1) It takes more than brains.
Doctors are notoriously poor investors. The same could probably be said for many highly intelligent people. The problem here is overconfidence. An enormous amount of market behavior is due to unforeseeable events. In the short term most of its action is random. Believing that you know more than the next guy may lead you to place too much money in one trade or take on too much risk. Nevertheless a reasonable level of intelligence is required, and basic math skills are essential. If you don't understand basic accounting principles, you'll find it impossible to size up a company's prospects.
2) Insecurity and a tendency to follow the herd are lethal.
Ask yourself a question, and try to give an honest answer. Do you tend to look to authority for most of the solutions to your problems, even when it's not clear the authority knows any more than you do? Do you do whatever your friends are doing and follow the fads? If so, managing your own portfolio is not for you.

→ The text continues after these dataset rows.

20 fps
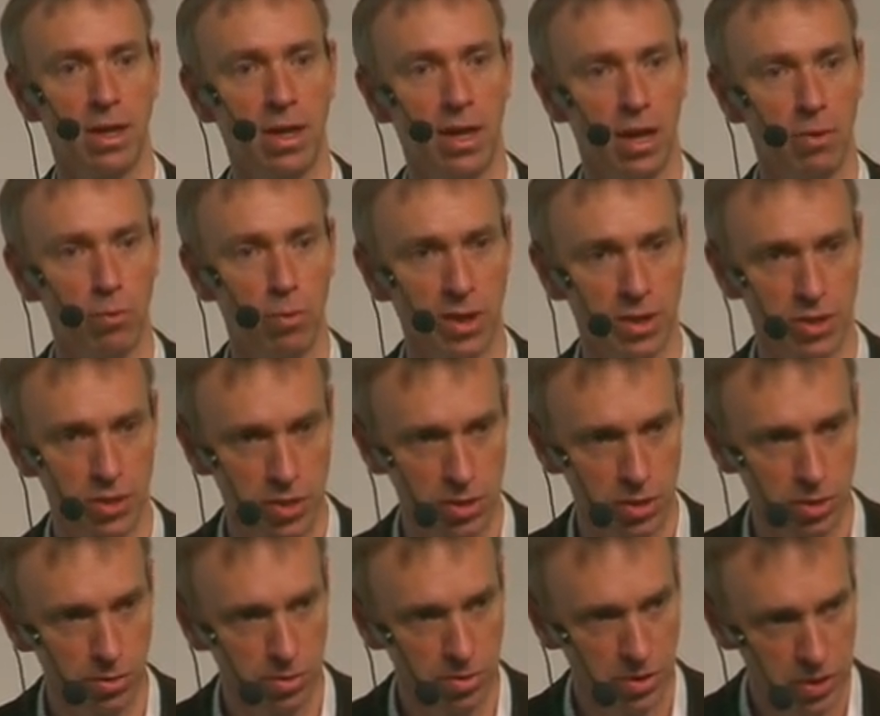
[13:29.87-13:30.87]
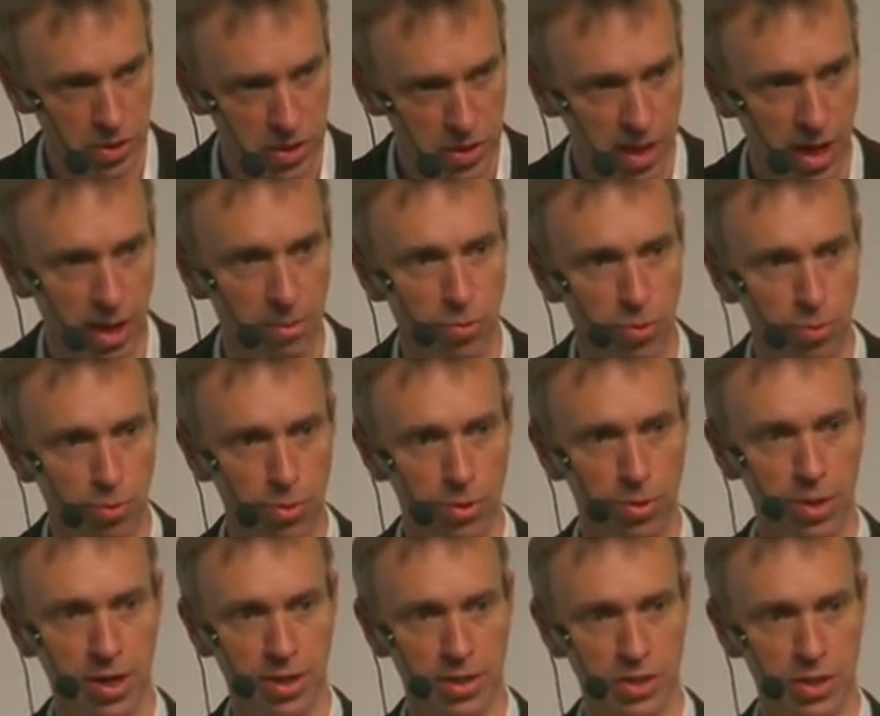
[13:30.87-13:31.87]
in which students step through
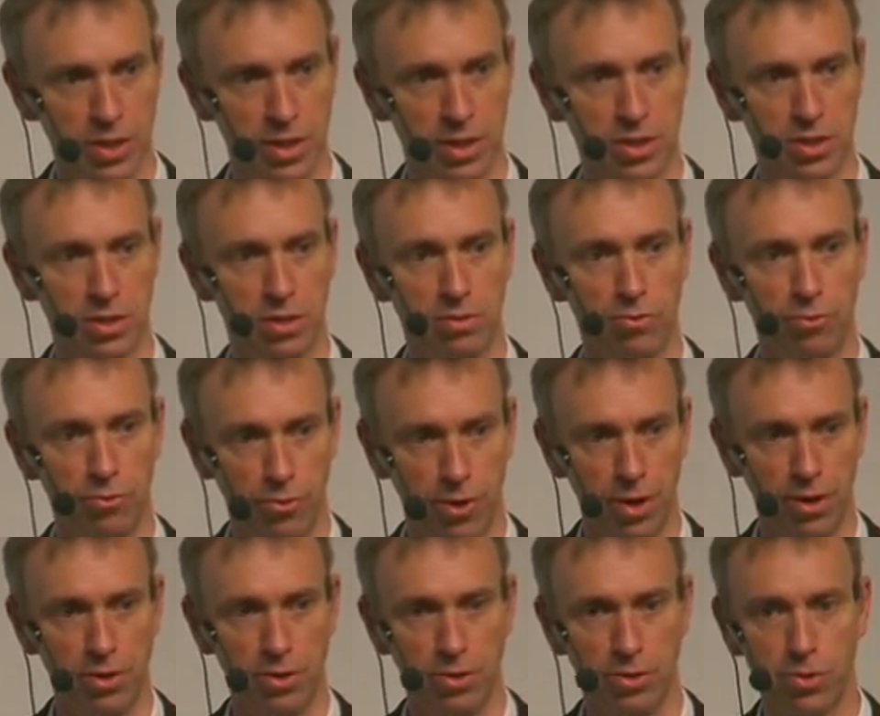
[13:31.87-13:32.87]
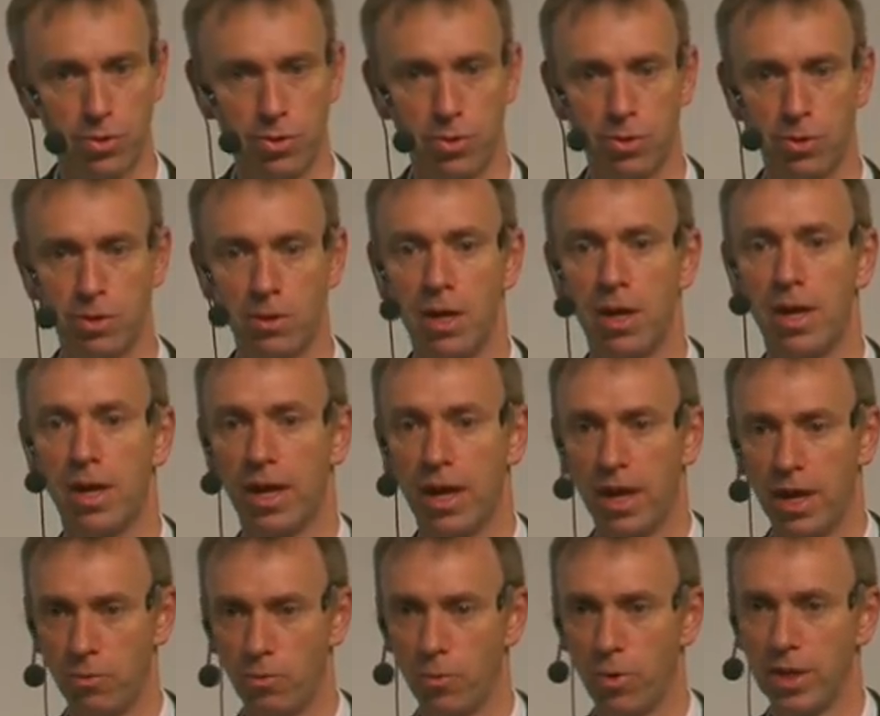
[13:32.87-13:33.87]
a consistent front door
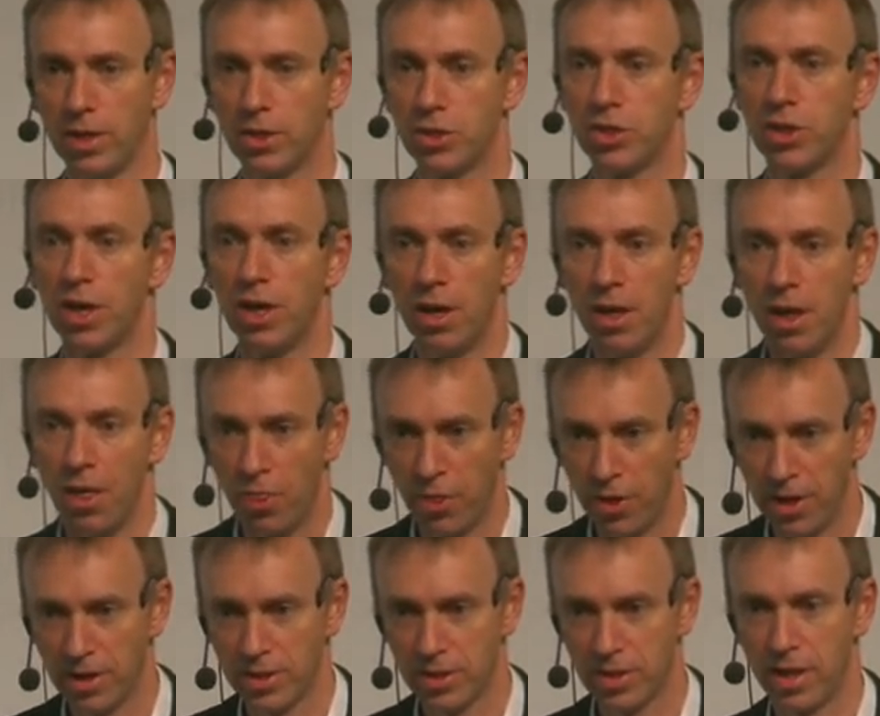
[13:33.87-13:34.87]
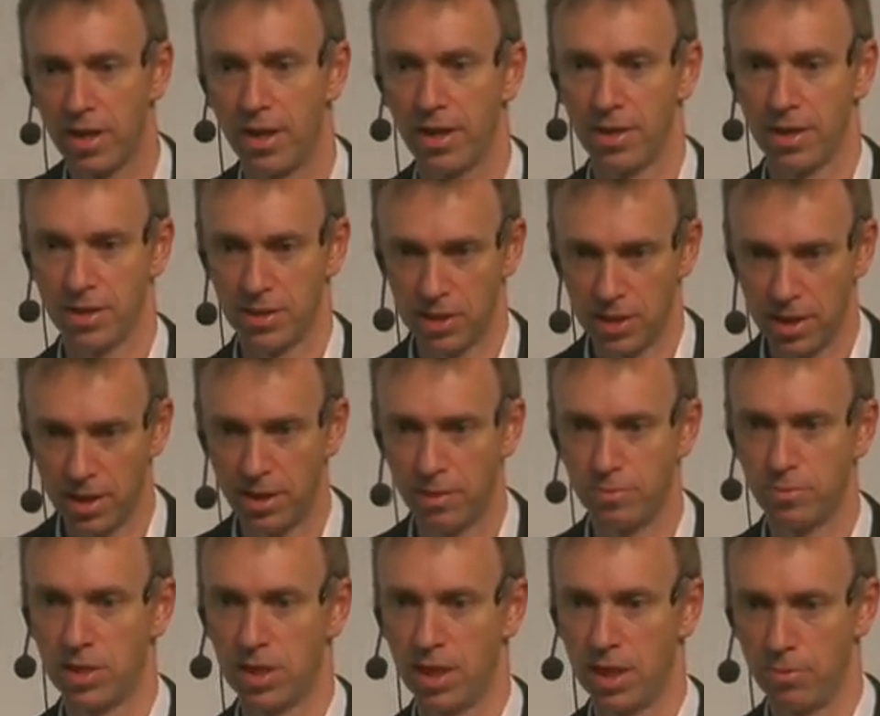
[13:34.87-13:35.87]
in which things like their
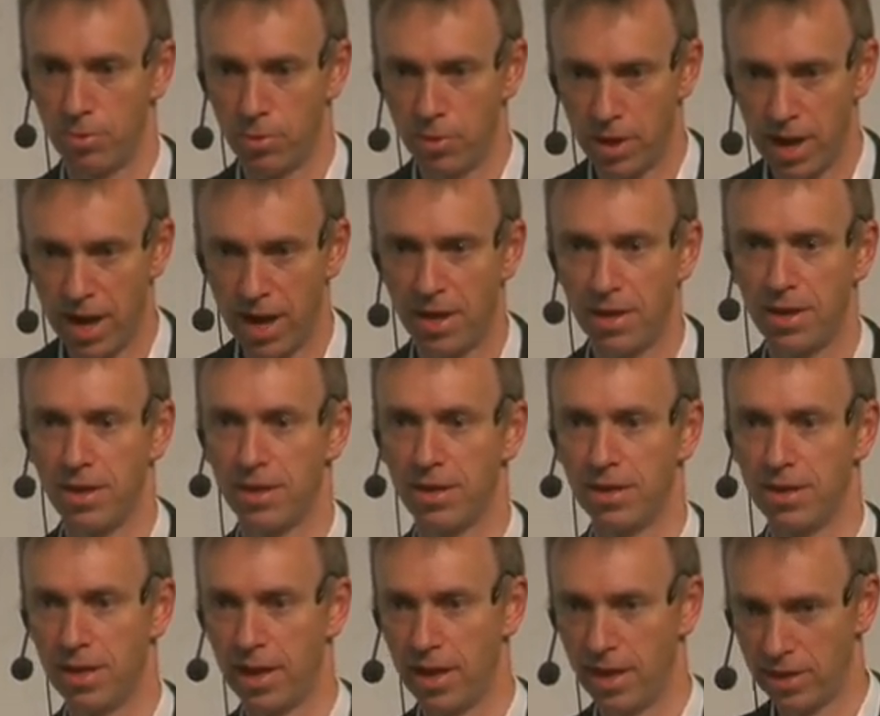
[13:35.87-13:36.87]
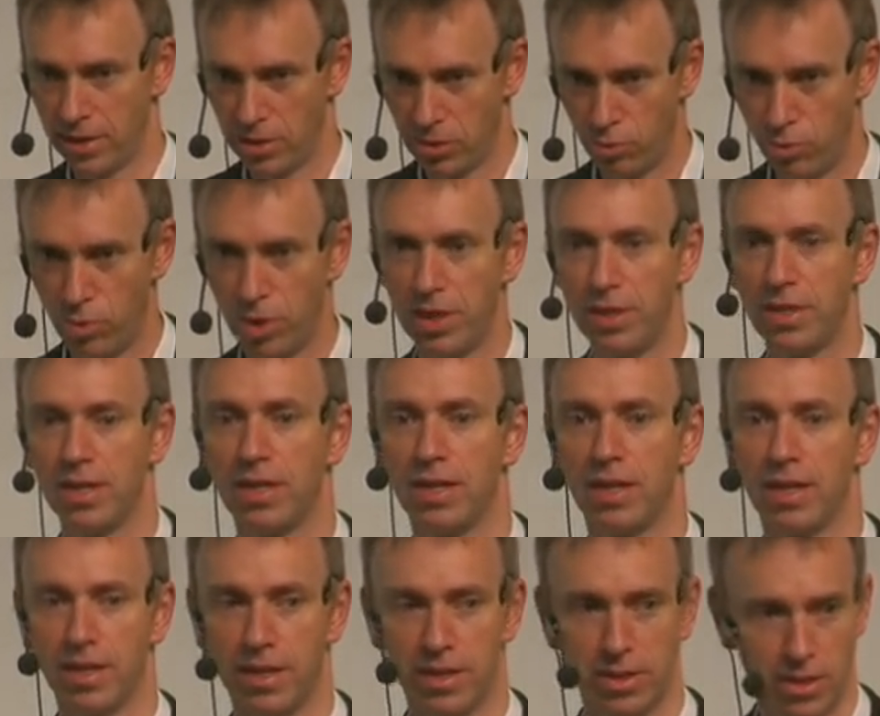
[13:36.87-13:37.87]
timetable, hand in dates, reading
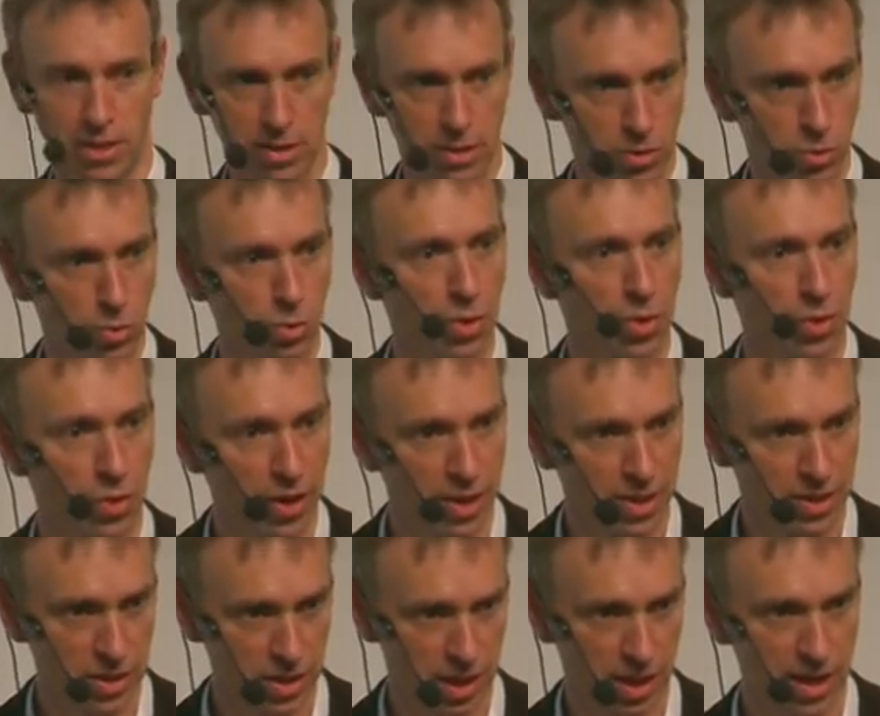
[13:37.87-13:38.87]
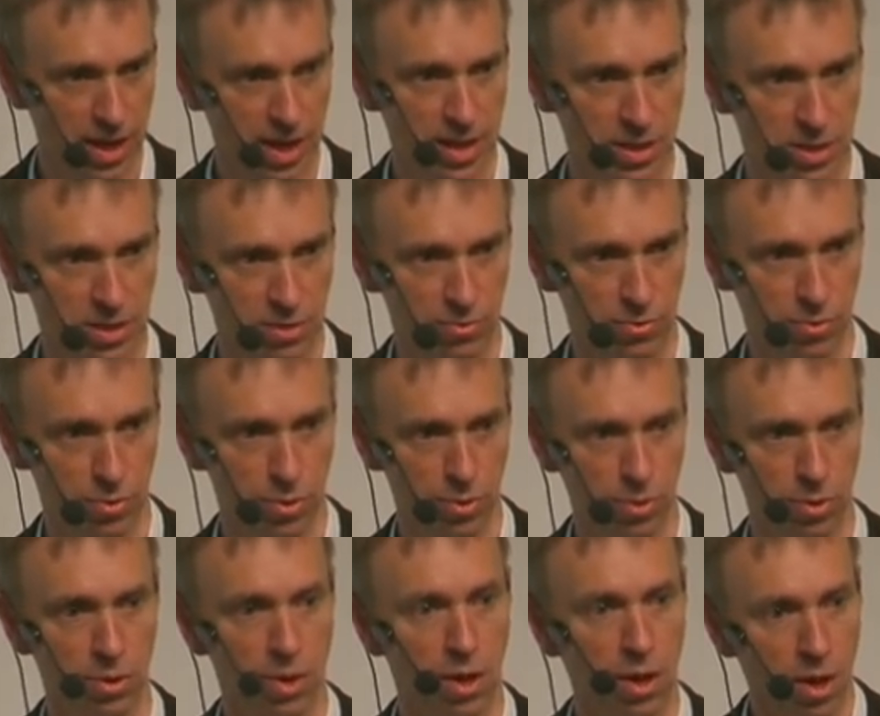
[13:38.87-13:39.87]
lists, all the things they'd asked
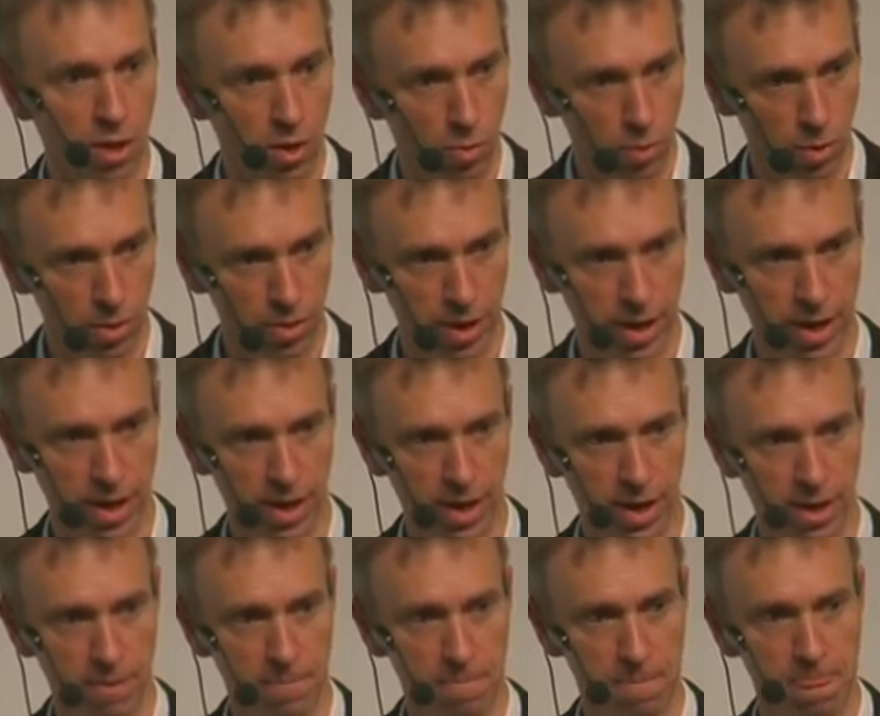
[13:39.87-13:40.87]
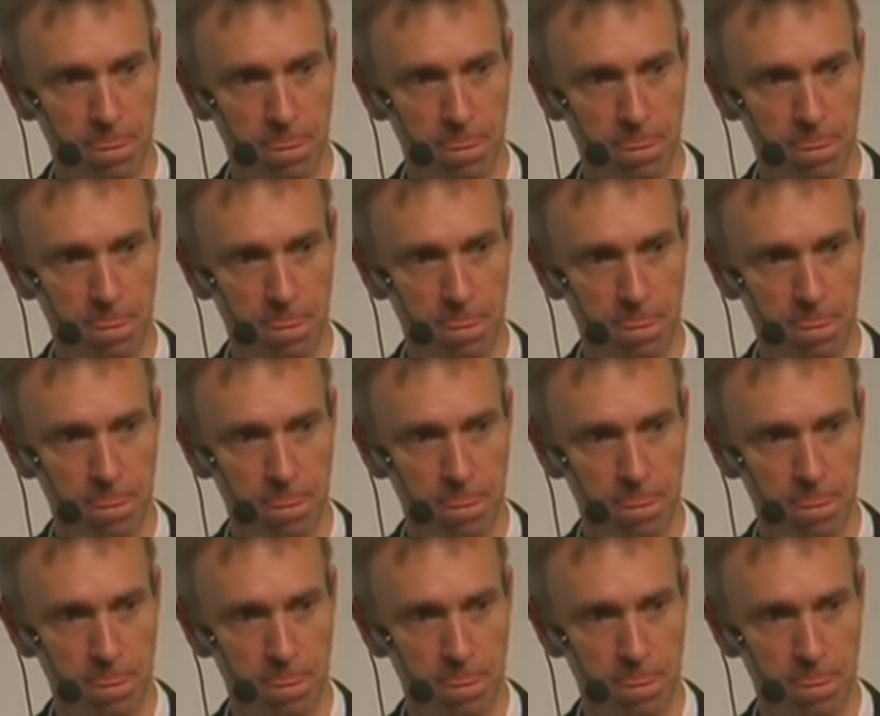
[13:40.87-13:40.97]
for were there.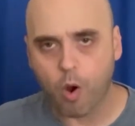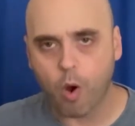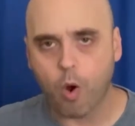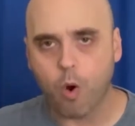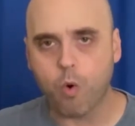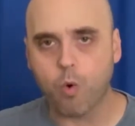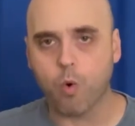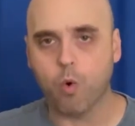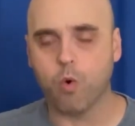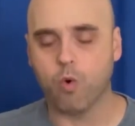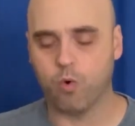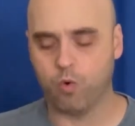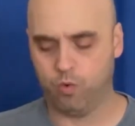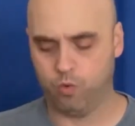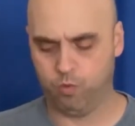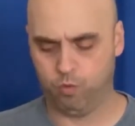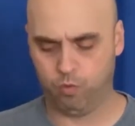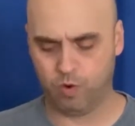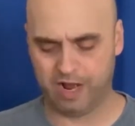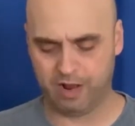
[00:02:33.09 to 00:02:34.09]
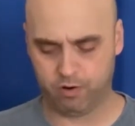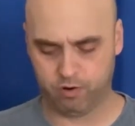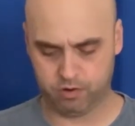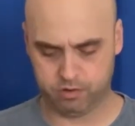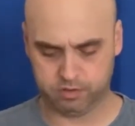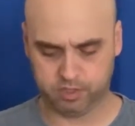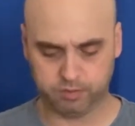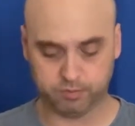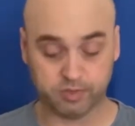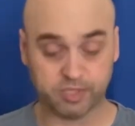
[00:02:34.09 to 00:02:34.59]
Ooh, wow,
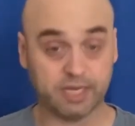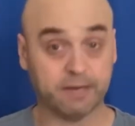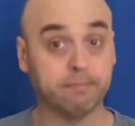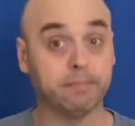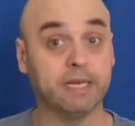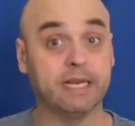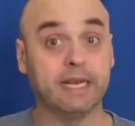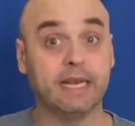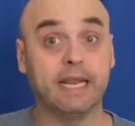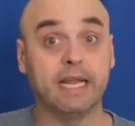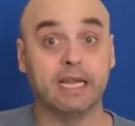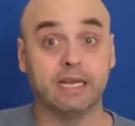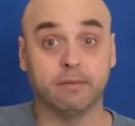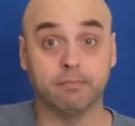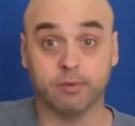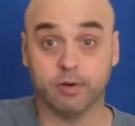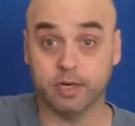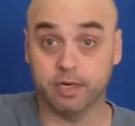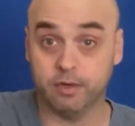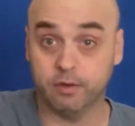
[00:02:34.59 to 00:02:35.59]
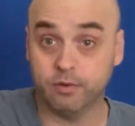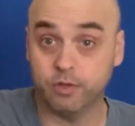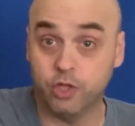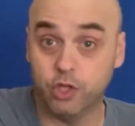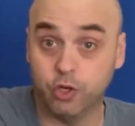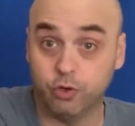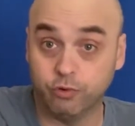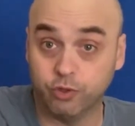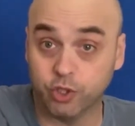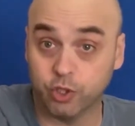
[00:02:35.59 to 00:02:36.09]
it smells like banana bread,
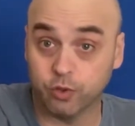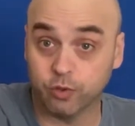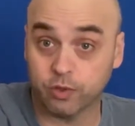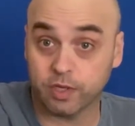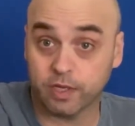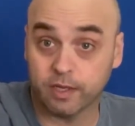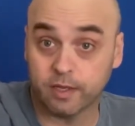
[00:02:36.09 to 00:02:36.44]
no joke.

To be successful, you need to study your stocks until you're convinced you know as much or more than the pros about those particular issues. You also need to have the courage of your convictions even when the market doesn't immediately confirm your judgment. If you sell every stock that goes down and replace it with one the pros recommend, you'll probably do worse than if you'd been patient-assuming of course that you practiced due diligence in the first place.
3) It helps to be a little girly.
Several recent studies show that women tend to outperform men in investing. Of course, this only applies to women who play the game. Women who succumb to stereotypes about females being financially incompetent or who avoid the stock market altogether undoubtedly do worse. Women who participate in the market tend to do careful research and take calculated risks, whereas men sometimes indulge in testosterone-fueled frenzies of reckless behavior that damage their bottom line. They also tend to trade too much, which eats up profits with commissions and taxes. If, as a recent book title suggests, Warren Buffett Invests Like a Girl, maybe you should too.
4) It takes time.
If you don't have a few hours a week to monitor your stocks and scout new prospects, you're better off investing in broad-based index funds.
5) It takes guts.
Can you stay calm when everyone else is panicking? Can you boldly buy stocks when the market is plunging? If not, you'll have a hard time beating the market.
6) You have to like money, but not too much.
If you don't enjoy having and spending money, you won't be interested enough to do the necessary research, On the other hand, if you place so much importance on money that the possibility of losing any at all makes you break out in hives, you won't be able to take the risks you need to succeed.
7) It takes patience.
In spite of instant trading programs and mountains of available data, stocks get stuck in downtrends that don't reflect their true value and in uptrends that grossly inflate it. If you know a stock is undervalued buy it, but be prepared to wait for your bet to pay off.
Some people can consistently beat the market, but they are in the minority. It takes an unusual combination of personality traits and a significant time commitment to be one of those lucky few.